Tout est dit dans le titre, c’est bien pratique.
Tout est dit, sinon que la jeune fille en question est trisomique et que Marius, le narrateur, la trouve ainsi dans la rue, sans le moindre indice permettant de l’identifier, simplement porteuse d’un jeu de fiches d’apprentissage à l’usage des personnes handicapées mentales. N’ayant apparemment rien d’autre à faire, Marius la prend en charge et c’est le début d’une série de rencontres, aussi énigmatiques les unes que les autres : un activiste colleur d’affiches à l’échelle mondiale, un couple d’hôteliers juifs dont l’établissement dessine la carte des camps nazis, un antiquaire agoraphobe obsédé par le temps… et, surtout, un inquiétant photographe, dont l’insistance auprès de l’adolescente semble dissimuler de noirs desseins…
Disons-le d’emblée, il n’est peut-être pas indispensable de chercher à tout comprendre. Auteur protéiforme et définitivement inclassable, Gonçalo M. Tavares est une sorte de Docteur Moreau de la littérature, adepte de l’hybridation débridée des formes et des genres.

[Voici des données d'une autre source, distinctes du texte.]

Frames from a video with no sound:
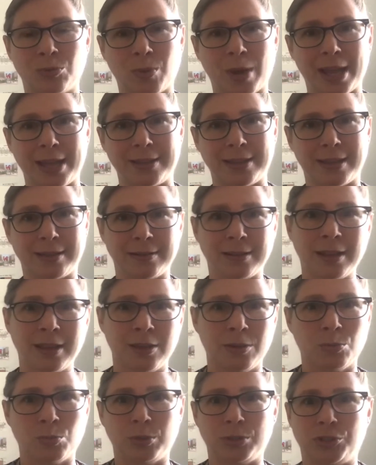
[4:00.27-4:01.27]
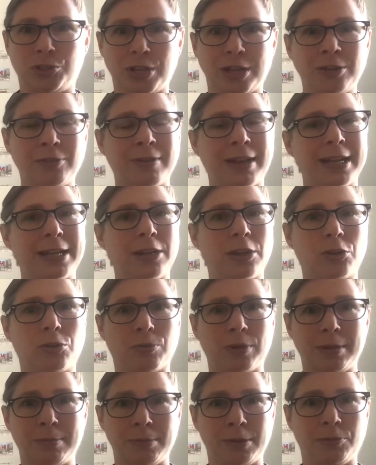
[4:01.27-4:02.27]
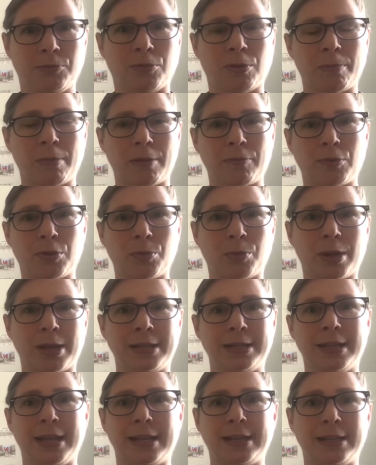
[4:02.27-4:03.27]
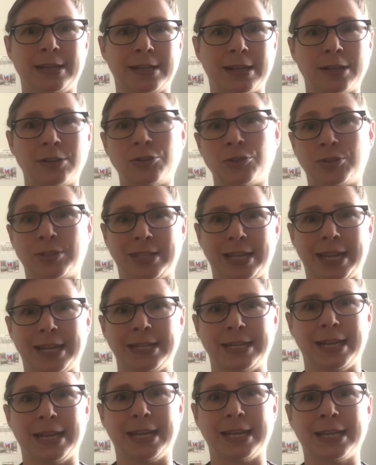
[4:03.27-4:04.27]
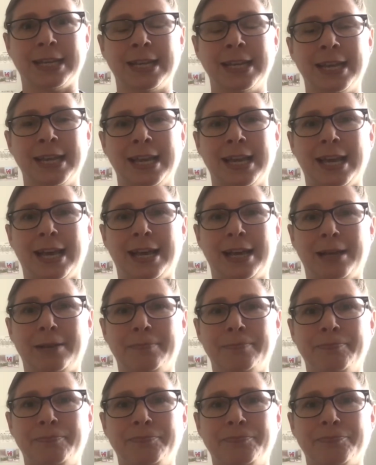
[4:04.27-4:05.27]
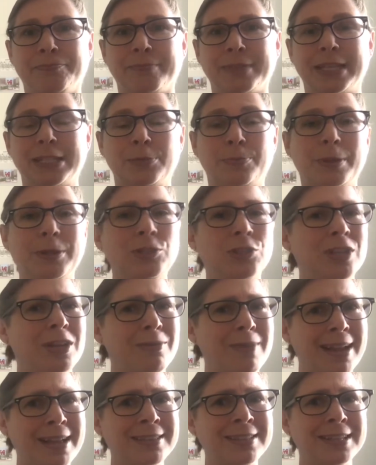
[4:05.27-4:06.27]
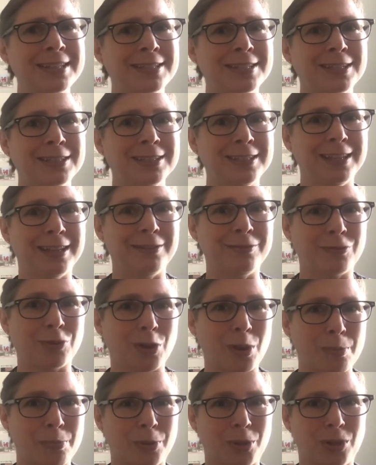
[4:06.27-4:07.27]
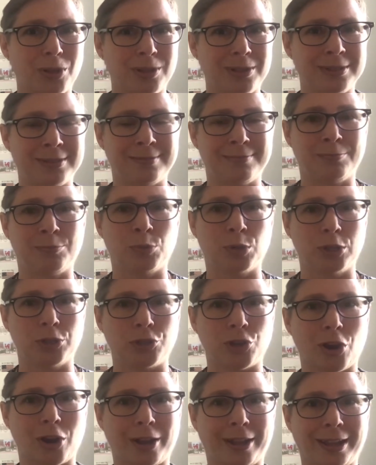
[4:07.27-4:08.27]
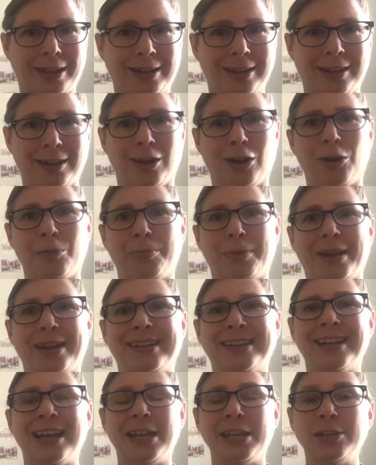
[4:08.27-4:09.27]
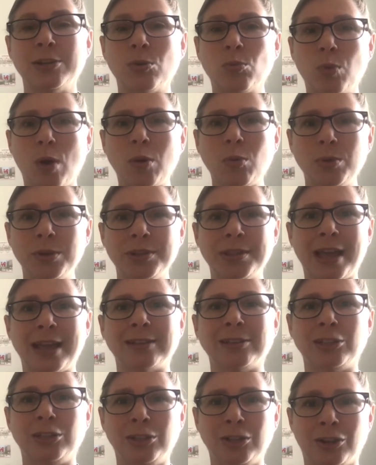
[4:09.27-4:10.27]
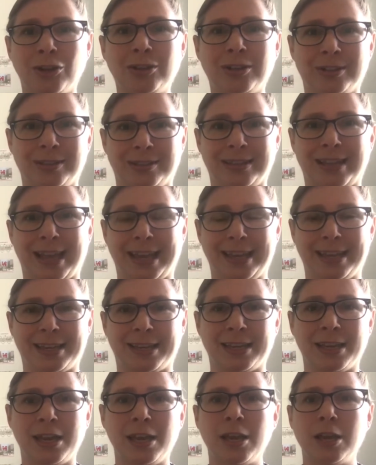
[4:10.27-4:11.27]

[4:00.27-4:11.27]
a way that would generate agreement from everyone and an understanding, especially around the deliverable, more jargon here, but what will that look like?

Si le roman adopte ici l’allure d’un conte – l’allure au sens de rythme et d’apparence – il le met également sous hypnose : il pourrait tout aussi bien s’agir d’un long récit de rêve, de ces rêves où le sol est toujours susceptible de se dérober sous vos pieds. Il y est certainement question d’Histoire, de celle du XXe siècle, hanté par la Shoah… mais rien n’est jamais tout à fait sûr et c’est avec le sentiment de se tenir sans cesse au bord d’un sens crypté que l’on poursuit sa lecture fascinée, en quête d’une révélation qui ne vient pas, sauf peut-être à l’amateur de sudoku. Les autres se laisseront porter, de métaphore en métaphore, comme on peut se laisser porter par le cinéma d’un Guy Maddin ou bien celui des frères Quay, pour le seul plaisir du balancement et sans être bien certain de vouloir arriver quelque part. Après tout « (…) nous ne sommes vivants que pour cela : accepter ce qui advient et avancer ». Donc, avançons.